Gazete okumazsam dünyadan haberim olmazmış. Yani ecir tayfasının, içinde yaşadığını sandığı ve işsiz kaldığı anda dışına kusulacağı yapay dünyadan, pazar yerinden… Zavallı insancıkların, yani Tüketim Toplumu robotlarının, yani Bonusgiller'in, yani "daha fazlasını iste" diye keklenen ve ellerinden hayatları alınanların, yani aslında işyerinin veznesiyle, süpermarketin kasası arasında plastik bankamatik kartı taşımayı para kazanmak ve para harcamak sananların, yani aslında hiç yaşamadan kadavraya dönüşmüş olan ama bunun farkına varamayanların, insanları özündeki cevhere bakarak değil, ayakkabısının markasına bakarak değerlendirenlerin, kolundaki Rolex saatle övünen ama çocuğuna onurlu olmayı öğretebilecek çapta olamayanların sahte, yıkılası dünyasından…

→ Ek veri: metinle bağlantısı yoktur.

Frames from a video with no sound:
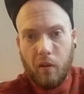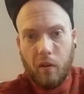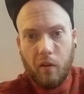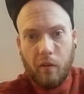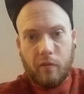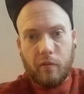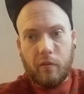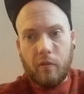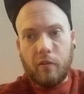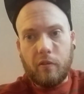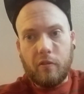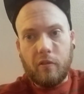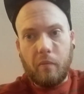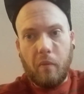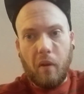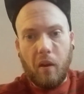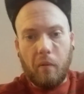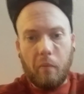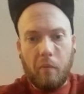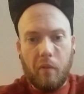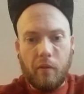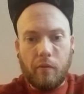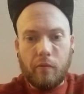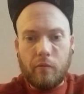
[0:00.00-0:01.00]
else thinks about
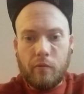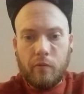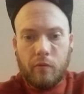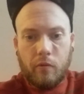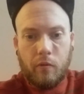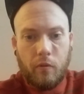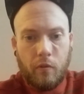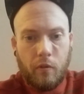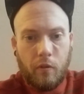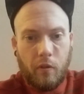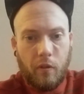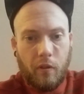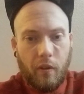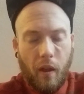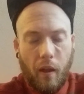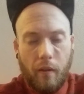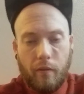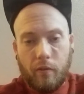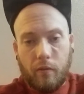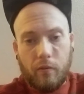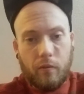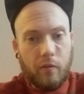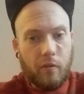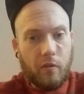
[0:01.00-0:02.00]
me.
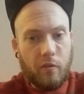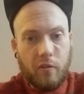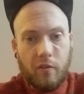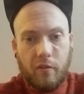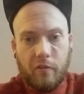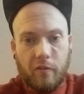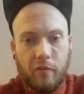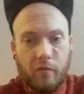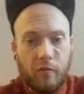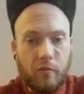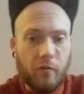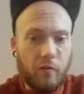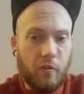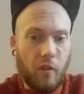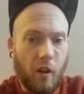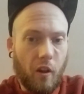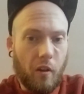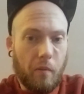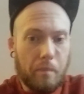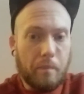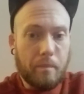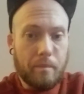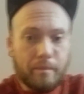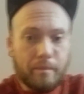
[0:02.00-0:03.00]
That's only Jesus' job.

Ama ben o dünyanın zaten dışında ve dallarda cıvıldaşan serçeleri işitebildiğim hakiki dünyanın içindeyim. Gazete okumazsam, siyasi çekişmelerden, polis copundan, sivillere hart zort eden generallerden, trafik meydan muharebesinden, hangi medya starının kaç milyon dolar kazandığından ve kumarda kaç para kaybettiğinden ve de "Aydınlanma'nın Darbecisi"nin yarım yüzyıldır tekrar tekrar indirmekten bıkmadığı aynı standart, sümerbank basması kılıklı ayetlerden haberim olmazmış.

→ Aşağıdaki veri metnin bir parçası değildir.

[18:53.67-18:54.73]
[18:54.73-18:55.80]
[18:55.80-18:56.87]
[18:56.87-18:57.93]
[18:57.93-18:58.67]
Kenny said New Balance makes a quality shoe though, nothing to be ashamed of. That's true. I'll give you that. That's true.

Çok da mühim değil… Bunlardan haberim olmasa da (bal gibi) olur. Yağmur yağdığında, lodos estiğinde, bulutlar çekilip güneş açtığında ve zelzele olduğunda haberim oluyor. Sokaklarda ve çöp bidonlarının yamacında dolanan bütün kuyruklu evliyaları tek tek tanıyorum. Gerisi de havagazı zaten. Ankara'da ya da Borsa'da neler dönüyor? Hangi çıkar çevresi hangi çıkar çevresini belliyor? Benim çizemediğim kestaneleri hangi kara para babası çiziyor? Bunları merak bile etmiyorum. Gazeteye vererek ziyan edeceğim parayla dondurma ya da zıpzıp almayı yeğlerim.

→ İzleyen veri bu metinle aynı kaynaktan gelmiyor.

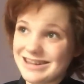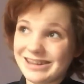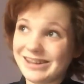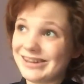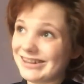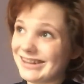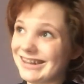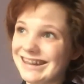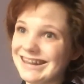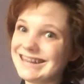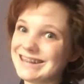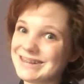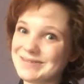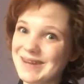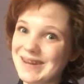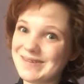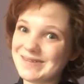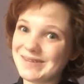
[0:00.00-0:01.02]
not like the
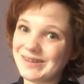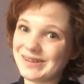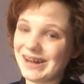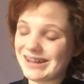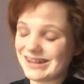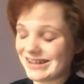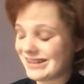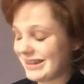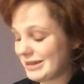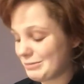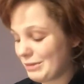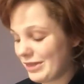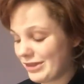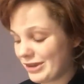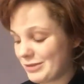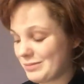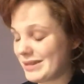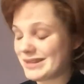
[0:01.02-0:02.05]
people, I didn't like my
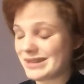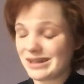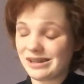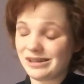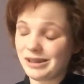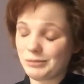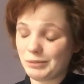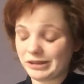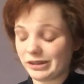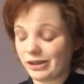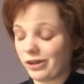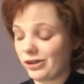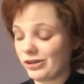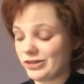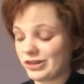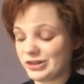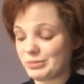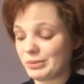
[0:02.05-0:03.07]
therapist, I didn't like my
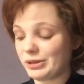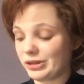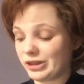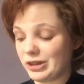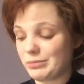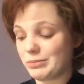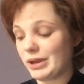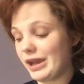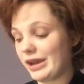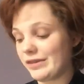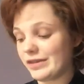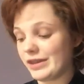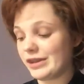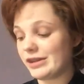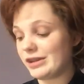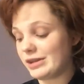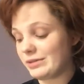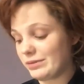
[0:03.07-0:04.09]
psychologist, but looking back,
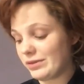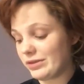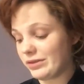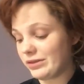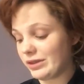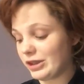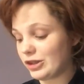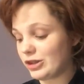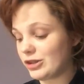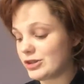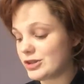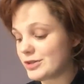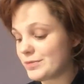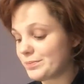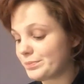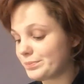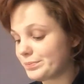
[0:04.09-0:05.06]
they did everything they could.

Buna binaen, değerli muhabir ve yazar arkadaşlardan ricam, beni onurlandırdıkları zaman, kendiliğimden fark etmemi beklemeyip, bir zahmet haberdar etmeleri. Şu ana kadar yazı, çizi ve övgüleriyle kulaklarımı çınlatan herkese bu vesileyle toptan teşekkür ediyor, acemice sövgüleriyle güldürenlere ise iç huzuru ve fikir ahlâkı temenni ediyorum.

Yorumlar

Kendime bir kötülük yaptım ve kitabını aldım. Bu sabah yine uğradım malum adrese ama dünkü, önceki günkü keyfi alamadım. Oysa ne güzel her sabah derkenar.com'a girip tuhaf bir iştahla okuyordum. Hatta bu ilk iş olsun diye açılış sayfam yapmıştım sayfayı. Benim için "bir işyeri kaçamağıydı". Offf artık her şeyi biliyorum…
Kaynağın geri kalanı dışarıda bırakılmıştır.